The last Monday in January, I got Evan out the door to work, then packed up some stuff to eat and headed back through the woods to the little cemetery. Again, Chewy was very reluctant to come inside the circle of stones, but when he saw we were there to stay, he sidled in, staying well away from the graves. I looked at them again, one by one, going down the row and saying their names aloud. Buddy. Rusty. Dumb Pearl. Tucker. Somehow it didn’t feel as sad a place as it had the day I’d discovered it, and it was good, in a gloomy sort of way, to know that Chewy would be buried here when his time came.
Finally I turned my attention to the wall. That morning I had Googled ‘stone walls’ and discovered that this one was dry-stacked field stone. There was no mortar holding the stones in place, so building it was a methodical process of fitting each stone in place so that it both rested steadily on the stones below and provided a secure base for the stones above.
Not a quick way to build wall, one site noted, but added that the end result was a lovely, lasting wall that a man could be proud of.
I walked the inside perimeter of the circle, brushing leaves away so that I could see the wall. I assumed Ed had built the original wall, and as he’d gotten older, he’d been unable to maintain it, but it wasn’t as bad as I remembered. The undamaged areas were about three feet tall, and there were a couple sections where the rocks were displaced almost to ground level. I started in one of these spots, carefully trying different stones each time until I found the one that just seemed to fit, and little by little, the wall took shape.
After a few hours, my back was sore and I had a purple fingernail from setting a rock down before I had all my fingers out of the way. I leaned back against the section I’d just finished, smiling in satisfaction when it didn’t wobble or shift. Chewy and I ate lunch together – bologna sandwiches and Fritos – while I enjoyed the peacefulness of the spot.
The cemetery was far enough from any roads that you couldn’t hear civilization at all, except for the far-away whine of a jet overhead. Because we were sitting still and quiet, the local wildlife went about its daily business, and Chew and I were treated to a variety of birds lighting briefly on the grave stones or in the little tree. I had no idea what any of them were, although one was red all over and I figured that had to be a cardinal.
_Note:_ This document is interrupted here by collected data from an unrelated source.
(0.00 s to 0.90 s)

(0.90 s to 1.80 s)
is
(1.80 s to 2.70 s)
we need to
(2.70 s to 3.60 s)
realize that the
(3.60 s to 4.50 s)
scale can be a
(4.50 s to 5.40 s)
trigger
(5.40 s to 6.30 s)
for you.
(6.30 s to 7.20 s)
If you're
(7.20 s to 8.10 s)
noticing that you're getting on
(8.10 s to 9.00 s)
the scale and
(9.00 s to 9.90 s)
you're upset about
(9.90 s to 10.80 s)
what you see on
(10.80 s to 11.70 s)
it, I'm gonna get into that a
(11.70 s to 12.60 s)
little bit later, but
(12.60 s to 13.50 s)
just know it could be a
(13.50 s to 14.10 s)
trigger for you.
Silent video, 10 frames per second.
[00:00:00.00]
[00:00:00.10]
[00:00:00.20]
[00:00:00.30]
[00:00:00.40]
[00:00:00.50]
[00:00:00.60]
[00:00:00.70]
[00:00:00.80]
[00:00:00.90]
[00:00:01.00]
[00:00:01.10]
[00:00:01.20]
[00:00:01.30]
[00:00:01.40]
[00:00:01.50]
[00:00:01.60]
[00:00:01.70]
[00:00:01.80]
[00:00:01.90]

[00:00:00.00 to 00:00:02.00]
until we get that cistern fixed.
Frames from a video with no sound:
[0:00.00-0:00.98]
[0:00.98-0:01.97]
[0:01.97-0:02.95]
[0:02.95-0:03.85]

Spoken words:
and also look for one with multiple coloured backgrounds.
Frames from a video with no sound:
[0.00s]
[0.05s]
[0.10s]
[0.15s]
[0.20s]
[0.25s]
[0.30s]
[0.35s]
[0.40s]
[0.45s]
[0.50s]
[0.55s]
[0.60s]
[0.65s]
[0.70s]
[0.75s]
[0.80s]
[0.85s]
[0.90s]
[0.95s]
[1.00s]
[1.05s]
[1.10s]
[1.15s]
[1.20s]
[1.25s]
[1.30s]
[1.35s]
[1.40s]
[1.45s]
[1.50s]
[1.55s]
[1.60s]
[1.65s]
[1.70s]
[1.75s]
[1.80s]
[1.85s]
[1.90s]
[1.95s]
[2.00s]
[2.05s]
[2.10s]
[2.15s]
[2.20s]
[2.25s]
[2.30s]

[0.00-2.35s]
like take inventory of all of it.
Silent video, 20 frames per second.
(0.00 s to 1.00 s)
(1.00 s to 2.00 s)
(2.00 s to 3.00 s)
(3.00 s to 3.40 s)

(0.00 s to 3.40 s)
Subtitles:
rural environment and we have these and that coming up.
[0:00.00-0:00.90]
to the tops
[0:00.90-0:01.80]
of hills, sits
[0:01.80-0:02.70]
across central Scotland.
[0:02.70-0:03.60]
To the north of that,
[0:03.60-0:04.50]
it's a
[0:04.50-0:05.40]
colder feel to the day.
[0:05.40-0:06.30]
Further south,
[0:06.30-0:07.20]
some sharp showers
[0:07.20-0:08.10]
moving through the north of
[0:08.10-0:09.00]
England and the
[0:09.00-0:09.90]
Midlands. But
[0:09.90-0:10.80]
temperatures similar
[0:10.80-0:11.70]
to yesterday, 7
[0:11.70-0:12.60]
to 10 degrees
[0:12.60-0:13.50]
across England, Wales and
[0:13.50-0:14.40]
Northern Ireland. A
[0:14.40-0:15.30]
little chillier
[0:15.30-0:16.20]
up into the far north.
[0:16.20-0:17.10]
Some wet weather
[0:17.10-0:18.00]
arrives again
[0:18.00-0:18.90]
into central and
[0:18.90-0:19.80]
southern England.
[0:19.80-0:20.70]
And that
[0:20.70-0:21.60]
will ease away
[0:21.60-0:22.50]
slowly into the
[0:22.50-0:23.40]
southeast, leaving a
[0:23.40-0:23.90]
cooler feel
Since moving to the Farm, I’d begun to really look around and appreciate what a beautiful place our ten acres was.
I put in another two hours on the wall before walking slowly back to the house. Another couple days like today and I could bring Evan back here and show him my little discovery. Visiting the dead dogs definitely touched me someplace deep inside. It slowed me down and made me thoughtful, and I liked that something so simple as dog graves could do that to me.
I walked out to meet Evan in the drive when he got home, pulling him to me in a tight hug. He hugged me briefly and then started to pull away, but when he realized I was still hanging on, he wrapped me up and just held me without talking until I loosened my arms and stepped back.
He looked a question at me, but I just shook my head. “Nothin’. Just glad to see you.”
He held my eyes for another moment, but then smiled and put his arm over my shoulders as we walked up the steps. After dinner Evan hit the couch with stacks of information from Child Protective Services. He was putting in long hours studying up on our state’s laws and resources for children and families. I picked up a book and got comfortable leaning back against the other arm of the sofa, but I didn’t even turn on the lamp. Instead, I found myself studying Evan’s profile as he read.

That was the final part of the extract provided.